* [SOURCE INFORMATION]
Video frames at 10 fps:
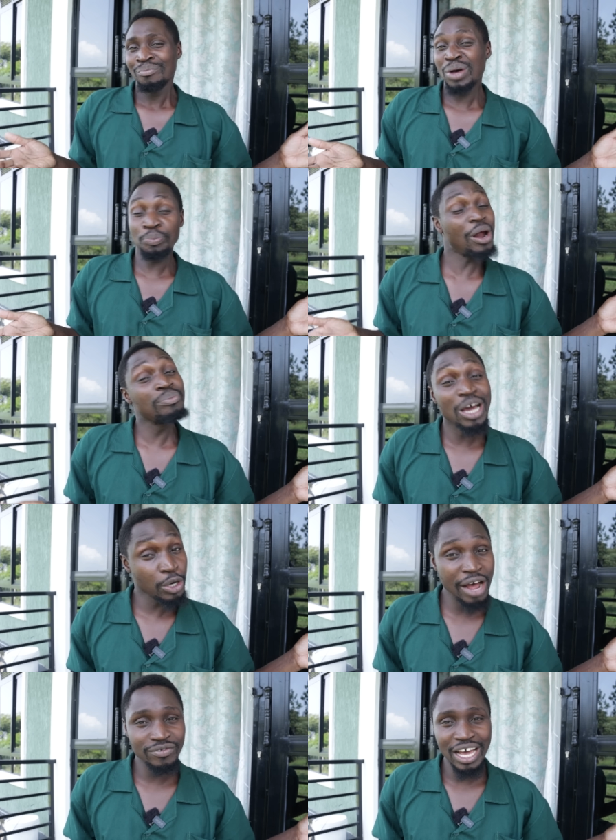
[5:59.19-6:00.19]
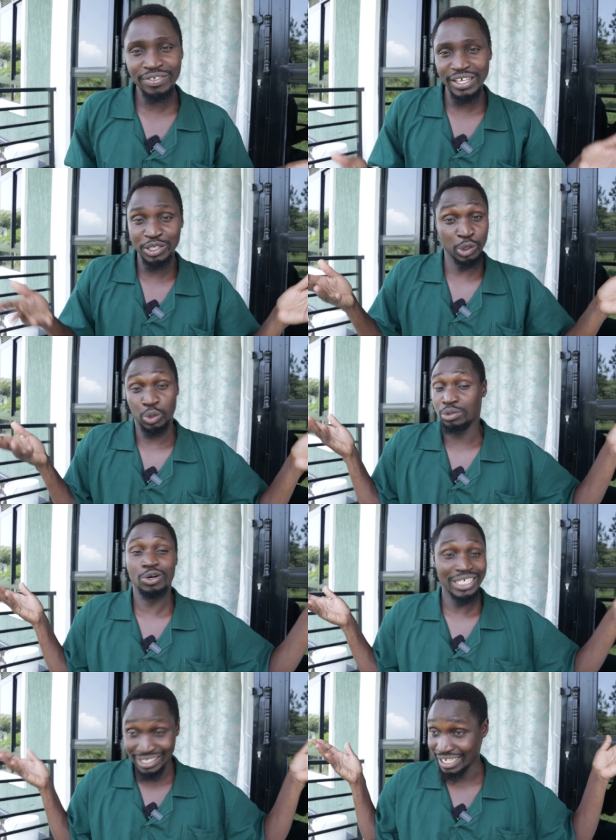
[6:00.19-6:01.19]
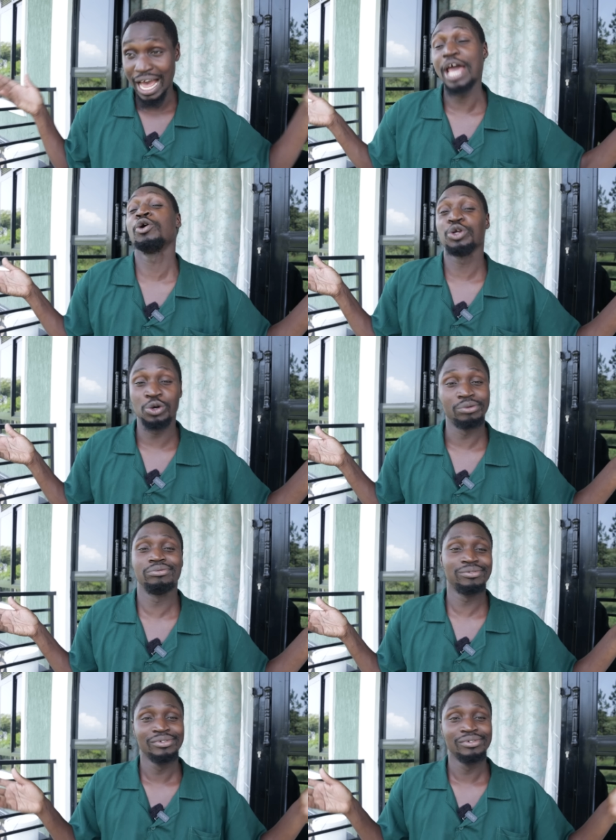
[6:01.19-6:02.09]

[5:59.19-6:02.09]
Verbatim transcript: But probably I would have nothing. So honestly, I don't know.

* [BRIEF]
Line by line, print the records above exactly, skipping each picture.

* [RESULT BELOW]
Video frames at 10 fps:
[5:59.19-6:00.19]
[6:00.19-6:01.19]
[6:01.19-6:02.09]

[5:59.19-6:02.09]
Verbatim transcript: But probably I would have nothing. So honestly, I don't know.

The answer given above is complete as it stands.